Comme le lui avait enseigné son vieux professeur de chant, elle donna le maximum d'ampleur à sa voix et, autour d'elle, chacun reprit ses paroles. Ensemble, ils réussirent presque un Egrégor de cinq cents voix et la ville entière résonna de leur chœur:

Nous sommes les nouveaux visionnaires,

Nous sommes les nouveaux inventeurs!

Nous sommes les petites fourmis qui grignoteront le vieux monde sclérosé.

101. ENCYCLOPEDIE

LA RÉVOLUTION DES ENFANTS DE CHENGDU: Jusqu'en 1967, Chengdu, capitale de la province chinoise du Sichuan, était une ville tranquille. À 1 000 mètres d'altitude sur le flanc de la chaîne himalayenne, cette cité ancienne fortifiée comptait trois millions d'habitants qui, pour la plupart, étaient dans l'ignorance de ce qui se passait à Pékin ou à Shanghai. Or, à l'époque, ces grandes métropoles commençaient à être surpeuplées et Mao Tsé-Toung avait décidé de les vider. On sépara les familles, envoyant les parents s'échiner à la campagne dans les champs et les enfants dans des centres de formation de Gardes rouges afin d'en faire de bons communistes. Ces centres étaient de véritables camps de travail. Les conditions de vie y étaient très pénibles. Les enfants y étaient mal nourris. On expérimentait sur eux des aliments cellulosiques à base de sciure de bois et ils mouraient comme des mouches. Cependant, Pékin était agité par des disputes de palais; il advint que Lin Piao, dauphin officiel de Mao et responsable des Gardes rouges, tomba en disgrâce. Les cadres du Parti incitèrent alors les enfants Gardes rouges à se révolter contre leurs geôliers. Subtilité toute chinoise: c'était au nom du maoïsme que les enfants avaient dorénavant le devoir de s'évader de camps maoïstes et de rouer de coups leurs instructeurs.

Libérés, les enfants Gardes rouges se répandirent à travers le pays sous le prétexte de prêcher la bonne parole maoïste contre l'État corrompu; en fait, la plupart cherchaient surtout à s'évader de Chine. Ils prirent d'assaut les gares et partirent vers l'ouest où des rumeurs assuraient qu'il existait une filière permettant aux enfants de traverser clandestinement la frontière et de passer en territoire indien. Or, tous les trains se dirigeant vers l'ouest avaient pour terminus Chengdu.
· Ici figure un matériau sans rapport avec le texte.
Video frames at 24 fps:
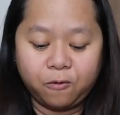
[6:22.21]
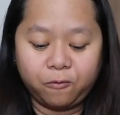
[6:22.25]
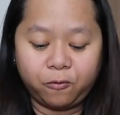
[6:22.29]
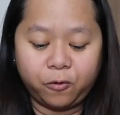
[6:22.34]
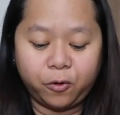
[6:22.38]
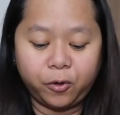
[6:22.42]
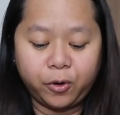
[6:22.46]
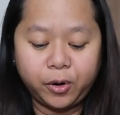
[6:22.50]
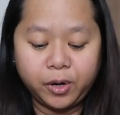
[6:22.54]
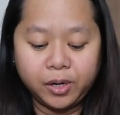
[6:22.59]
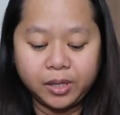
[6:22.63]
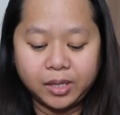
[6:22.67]

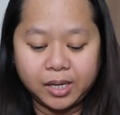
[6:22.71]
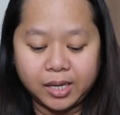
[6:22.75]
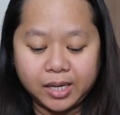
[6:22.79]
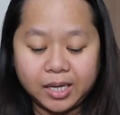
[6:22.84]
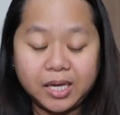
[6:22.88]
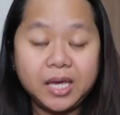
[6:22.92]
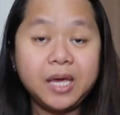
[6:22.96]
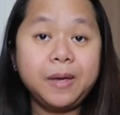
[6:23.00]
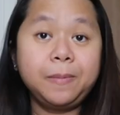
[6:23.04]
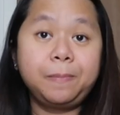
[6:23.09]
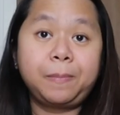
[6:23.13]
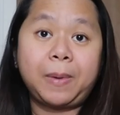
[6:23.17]
For the
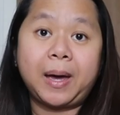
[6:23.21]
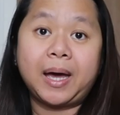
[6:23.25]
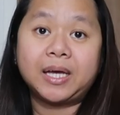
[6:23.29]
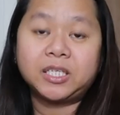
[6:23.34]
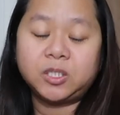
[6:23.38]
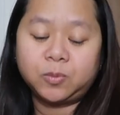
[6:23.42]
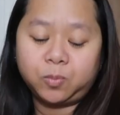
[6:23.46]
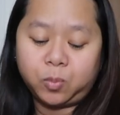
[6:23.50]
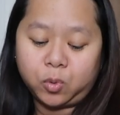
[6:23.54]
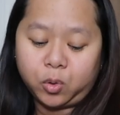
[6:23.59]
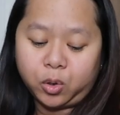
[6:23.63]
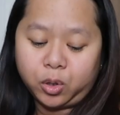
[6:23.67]

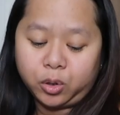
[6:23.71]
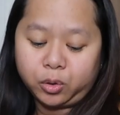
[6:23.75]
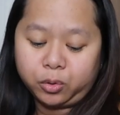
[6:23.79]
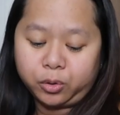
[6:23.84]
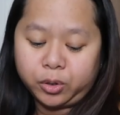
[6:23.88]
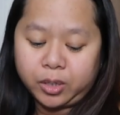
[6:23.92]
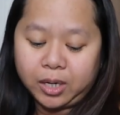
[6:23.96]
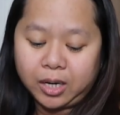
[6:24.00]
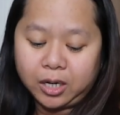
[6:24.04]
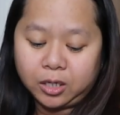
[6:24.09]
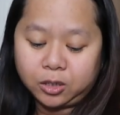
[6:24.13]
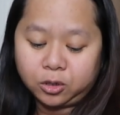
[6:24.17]
e-passport
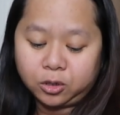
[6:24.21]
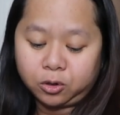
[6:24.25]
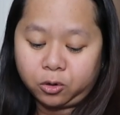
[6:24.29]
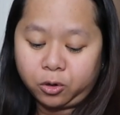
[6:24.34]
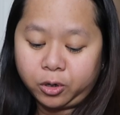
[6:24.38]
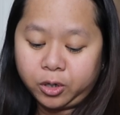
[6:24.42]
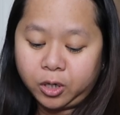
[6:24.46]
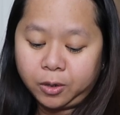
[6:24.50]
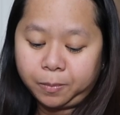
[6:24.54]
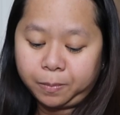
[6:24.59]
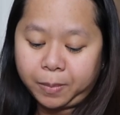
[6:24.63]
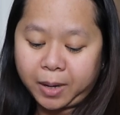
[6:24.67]
or the
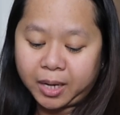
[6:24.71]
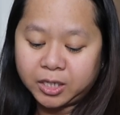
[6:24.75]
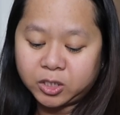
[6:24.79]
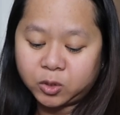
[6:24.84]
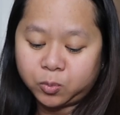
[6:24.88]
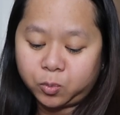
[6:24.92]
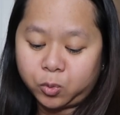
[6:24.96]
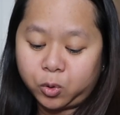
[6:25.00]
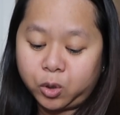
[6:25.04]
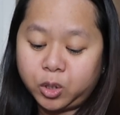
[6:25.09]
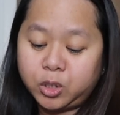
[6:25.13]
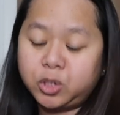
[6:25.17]
electronic
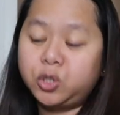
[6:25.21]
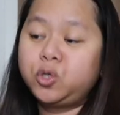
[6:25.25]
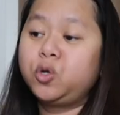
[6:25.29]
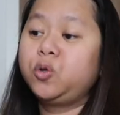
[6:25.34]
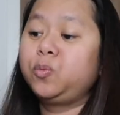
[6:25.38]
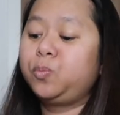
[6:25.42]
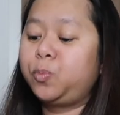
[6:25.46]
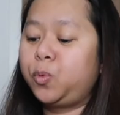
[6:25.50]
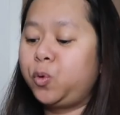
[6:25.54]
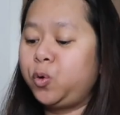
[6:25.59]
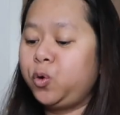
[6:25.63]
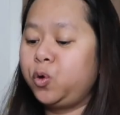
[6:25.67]
passports,
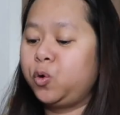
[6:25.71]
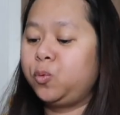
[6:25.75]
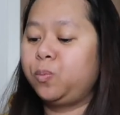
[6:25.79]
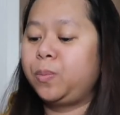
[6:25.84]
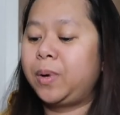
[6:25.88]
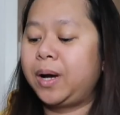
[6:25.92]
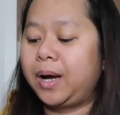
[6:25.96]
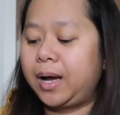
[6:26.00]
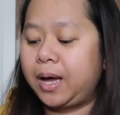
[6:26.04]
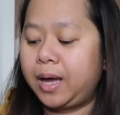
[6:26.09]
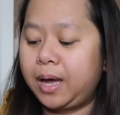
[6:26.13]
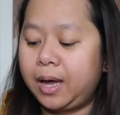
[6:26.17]
yun po yung
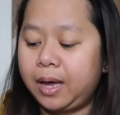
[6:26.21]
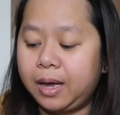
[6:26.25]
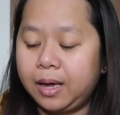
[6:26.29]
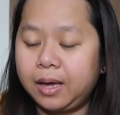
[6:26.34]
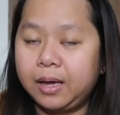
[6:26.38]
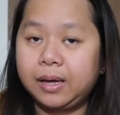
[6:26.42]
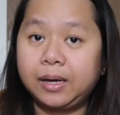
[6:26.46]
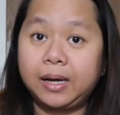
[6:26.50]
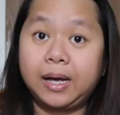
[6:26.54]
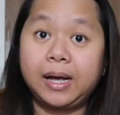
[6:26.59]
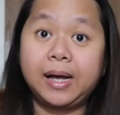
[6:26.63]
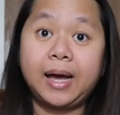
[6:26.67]
mga,
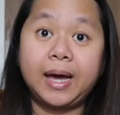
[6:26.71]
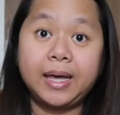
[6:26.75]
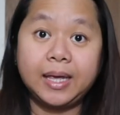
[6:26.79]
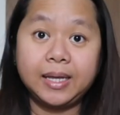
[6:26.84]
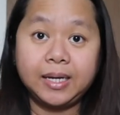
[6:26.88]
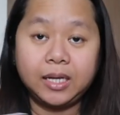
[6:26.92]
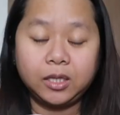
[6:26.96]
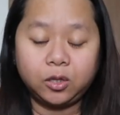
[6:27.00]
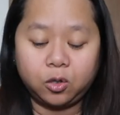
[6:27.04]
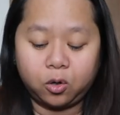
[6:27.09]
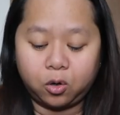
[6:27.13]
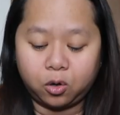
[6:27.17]
kagaya
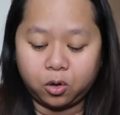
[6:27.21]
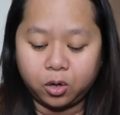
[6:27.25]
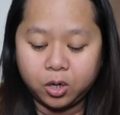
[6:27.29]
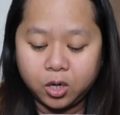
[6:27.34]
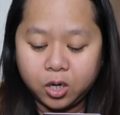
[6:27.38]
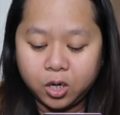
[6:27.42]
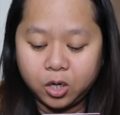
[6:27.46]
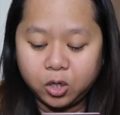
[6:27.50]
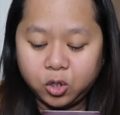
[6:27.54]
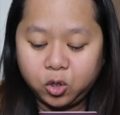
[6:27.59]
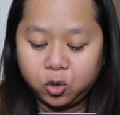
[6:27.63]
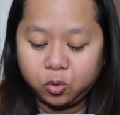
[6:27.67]
nito,
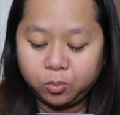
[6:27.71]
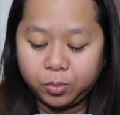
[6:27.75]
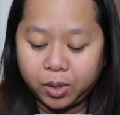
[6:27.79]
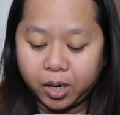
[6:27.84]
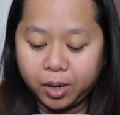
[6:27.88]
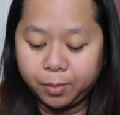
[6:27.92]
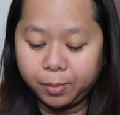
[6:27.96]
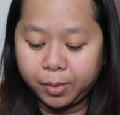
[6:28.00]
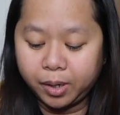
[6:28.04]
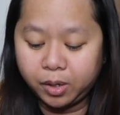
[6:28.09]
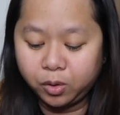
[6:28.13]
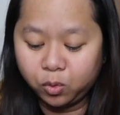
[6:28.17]
yung
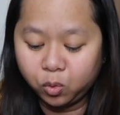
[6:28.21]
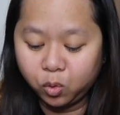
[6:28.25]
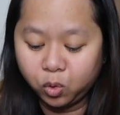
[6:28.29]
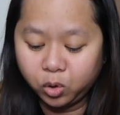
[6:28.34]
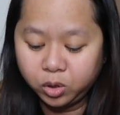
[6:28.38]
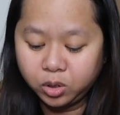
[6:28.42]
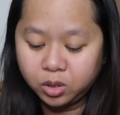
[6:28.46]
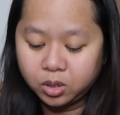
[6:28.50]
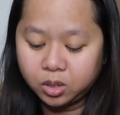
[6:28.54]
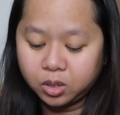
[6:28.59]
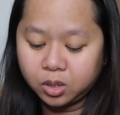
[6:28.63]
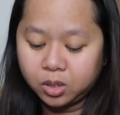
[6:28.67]
mga
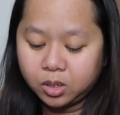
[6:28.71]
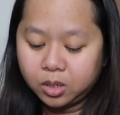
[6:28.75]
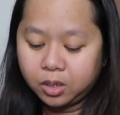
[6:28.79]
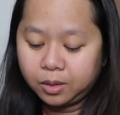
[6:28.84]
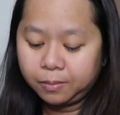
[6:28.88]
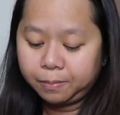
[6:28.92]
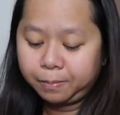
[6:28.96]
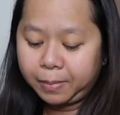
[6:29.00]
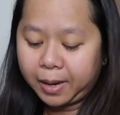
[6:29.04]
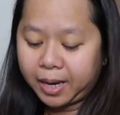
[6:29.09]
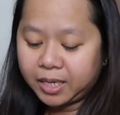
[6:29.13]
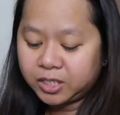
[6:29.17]
maroon
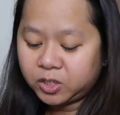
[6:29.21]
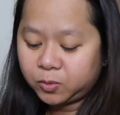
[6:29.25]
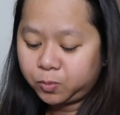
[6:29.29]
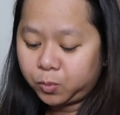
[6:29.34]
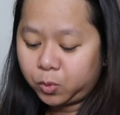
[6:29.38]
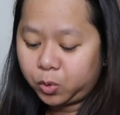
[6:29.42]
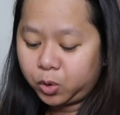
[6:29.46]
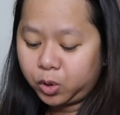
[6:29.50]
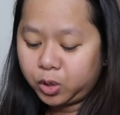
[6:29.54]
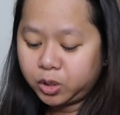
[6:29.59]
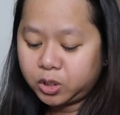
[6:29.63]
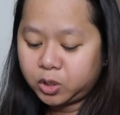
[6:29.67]

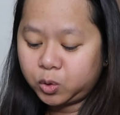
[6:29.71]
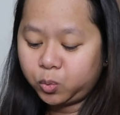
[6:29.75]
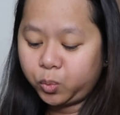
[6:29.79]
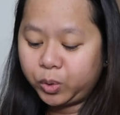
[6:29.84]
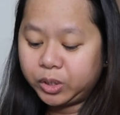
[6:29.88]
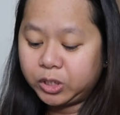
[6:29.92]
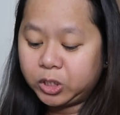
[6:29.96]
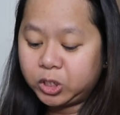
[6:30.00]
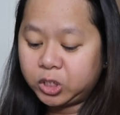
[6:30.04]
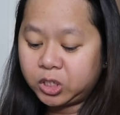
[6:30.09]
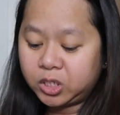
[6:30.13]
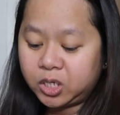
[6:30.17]
passports
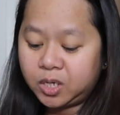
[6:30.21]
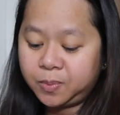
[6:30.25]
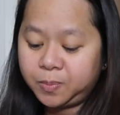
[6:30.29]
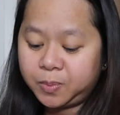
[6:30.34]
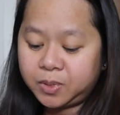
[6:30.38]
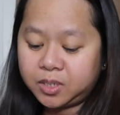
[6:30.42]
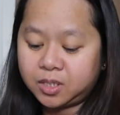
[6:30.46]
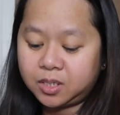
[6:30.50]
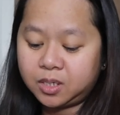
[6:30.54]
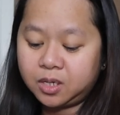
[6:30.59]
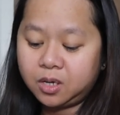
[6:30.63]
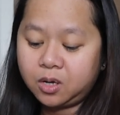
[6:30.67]
with
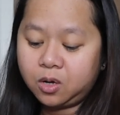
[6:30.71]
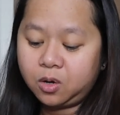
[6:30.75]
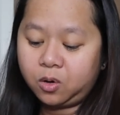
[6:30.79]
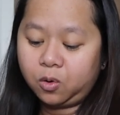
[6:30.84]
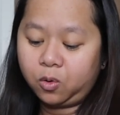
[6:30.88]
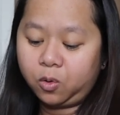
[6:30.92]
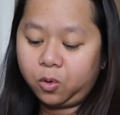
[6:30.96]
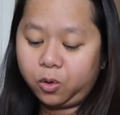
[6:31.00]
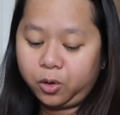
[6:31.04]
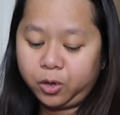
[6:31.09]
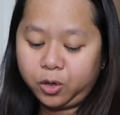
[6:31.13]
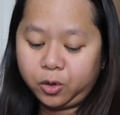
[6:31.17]
chips
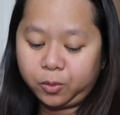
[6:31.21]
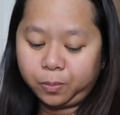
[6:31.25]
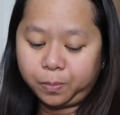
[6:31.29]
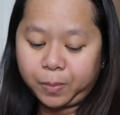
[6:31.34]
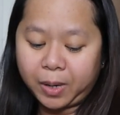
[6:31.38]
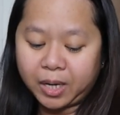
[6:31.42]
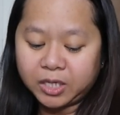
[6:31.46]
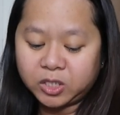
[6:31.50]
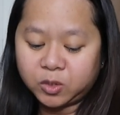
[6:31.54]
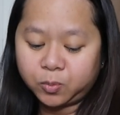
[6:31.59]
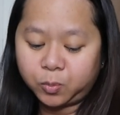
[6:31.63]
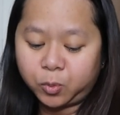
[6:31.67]
or yung
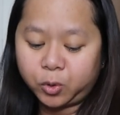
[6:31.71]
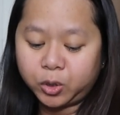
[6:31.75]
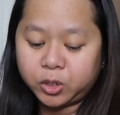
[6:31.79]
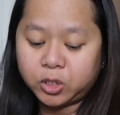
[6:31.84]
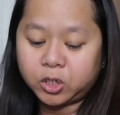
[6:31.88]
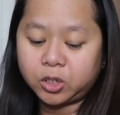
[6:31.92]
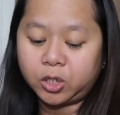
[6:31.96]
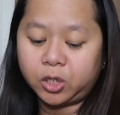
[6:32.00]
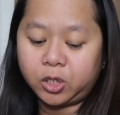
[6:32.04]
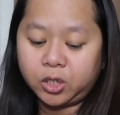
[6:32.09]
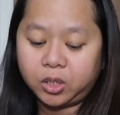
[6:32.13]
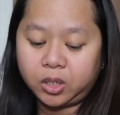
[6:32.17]
passport
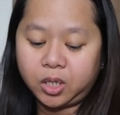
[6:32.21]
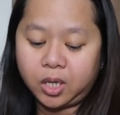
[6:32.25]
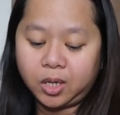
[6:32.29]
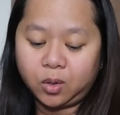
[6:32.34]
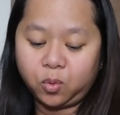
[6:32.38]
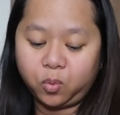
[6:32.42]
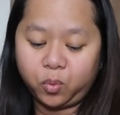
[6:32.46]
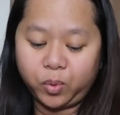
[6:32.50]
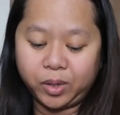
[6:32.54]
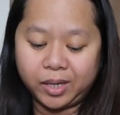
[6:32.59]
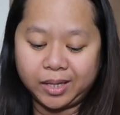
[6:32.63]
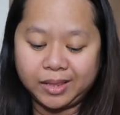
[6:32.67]

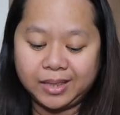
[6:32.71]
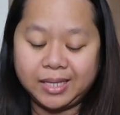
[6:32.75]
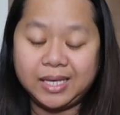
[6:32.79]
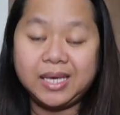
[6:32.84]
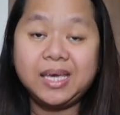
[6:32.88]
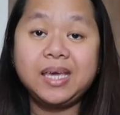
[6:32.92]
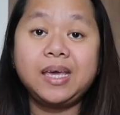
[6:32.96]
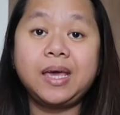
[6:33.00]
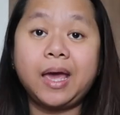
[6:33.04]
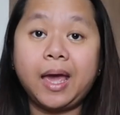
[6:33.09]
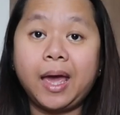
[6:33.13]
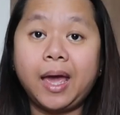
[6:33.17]
starting with
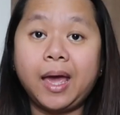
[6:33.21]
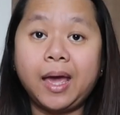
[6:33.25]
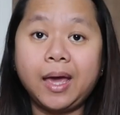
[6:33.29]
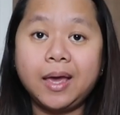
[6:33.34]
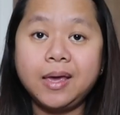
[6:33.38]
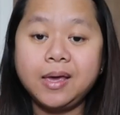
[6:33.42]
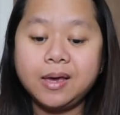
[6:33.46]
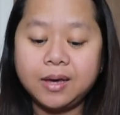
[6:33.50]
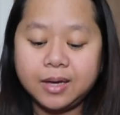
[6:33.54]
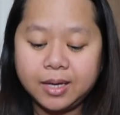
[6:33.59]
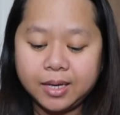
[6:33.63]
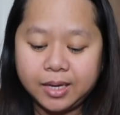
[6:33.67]

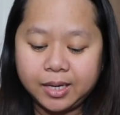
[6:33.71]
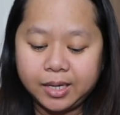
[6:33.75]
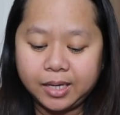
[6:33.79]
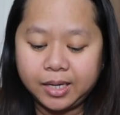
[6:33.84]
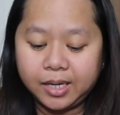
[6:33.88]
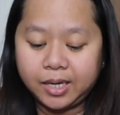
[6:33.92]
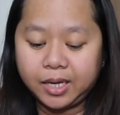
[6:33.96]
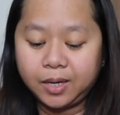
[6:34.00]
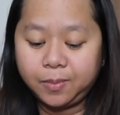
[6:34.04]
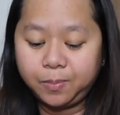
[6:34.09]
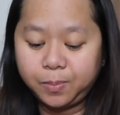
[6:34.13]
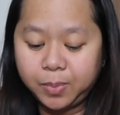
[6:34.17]
EA,
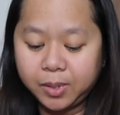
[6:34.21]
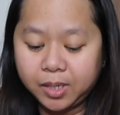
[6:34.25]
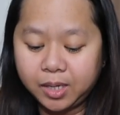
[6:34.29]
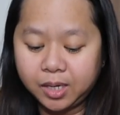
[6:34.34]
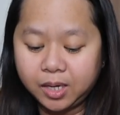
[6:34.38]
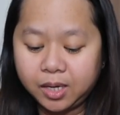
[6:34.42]
EB,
C'est donc dans cette ville montagneuse que débarquèrent des milliers de «scouts» âgés de treize à quinze ans. Au début, cela ne se passa pas trop mal. Les enfants racontèrent comment ils avaient souffert dans les camps de Gardes rouges et la population de Chengdu les prit en pitié. On leur offrit des friandises, on les nourrit, on leur donna des tentes où dormir, des couvertures pour se réchauffer. Mais le flot continuait à se déverser dans la gare de Chengdu. De mille qu'ils étaient d'abord, il y eut bientôt deux cent mille fugitifs.